[[ DATA LISTING open ]]

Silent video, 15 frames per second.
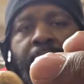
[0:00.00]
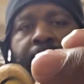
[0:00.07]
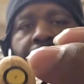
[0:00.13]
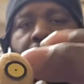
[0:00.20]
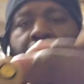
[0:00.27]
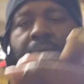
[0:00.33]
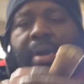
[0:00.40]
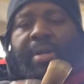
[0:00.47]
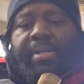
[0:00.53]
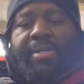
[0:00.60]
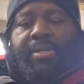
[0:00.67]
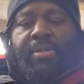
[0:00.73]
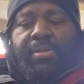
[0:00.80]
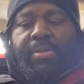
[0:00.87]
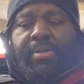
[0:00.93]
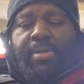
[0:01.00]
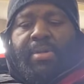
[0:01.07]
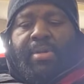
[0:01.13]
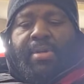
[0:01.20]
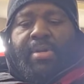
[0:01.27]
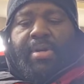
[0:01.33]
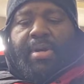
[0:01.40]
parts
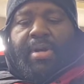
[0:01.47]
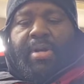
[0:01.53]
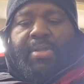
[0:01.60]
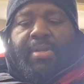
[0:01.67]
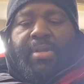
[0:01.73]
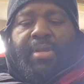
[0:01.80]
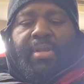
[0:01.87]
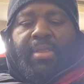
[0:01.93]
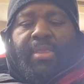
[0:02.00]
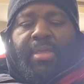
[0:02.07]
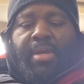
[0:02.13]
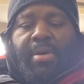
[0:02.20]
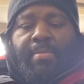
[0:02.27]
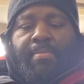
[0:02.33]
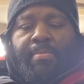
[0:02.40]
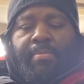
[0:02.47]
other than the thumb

[[ DATA LISTING closed ]]

▸ **EXERCISE BRIEF**
Only the pictures are to be left out; print everything else in the listing exactly.

▸ **FINAL ANSWER**
Silent video, 15 frames per second.
[0:00.00]
[0:00.07]
[0:00.13]
[0:00.20]
[0:00.27]
[0:00.33]
[0:00.40]
[0:00.47]
[0:00.53]
[0:00.60]
[0:00.67]
[0:00.73]
[0:00.80]
[0:00.87]
[0:00.93]
[0:01.00]
[0:01.07]
[0:01.13]
[0:01.20]
[0:01.27]
[0:01.33]
[0:01.40]
parts
[0:01.47]
[0:01.53]
[0:01.60]
[0:01.67]
[0:01.73]
[0:01.80]
[0:01.87]
[0:01.93]
[0:02.00]
[0:02.07]
[0:02.13]
[0:02.20]
[0:02.27]
[0:02.33]
[0:02.40]
[0:02.47]
other than the thumb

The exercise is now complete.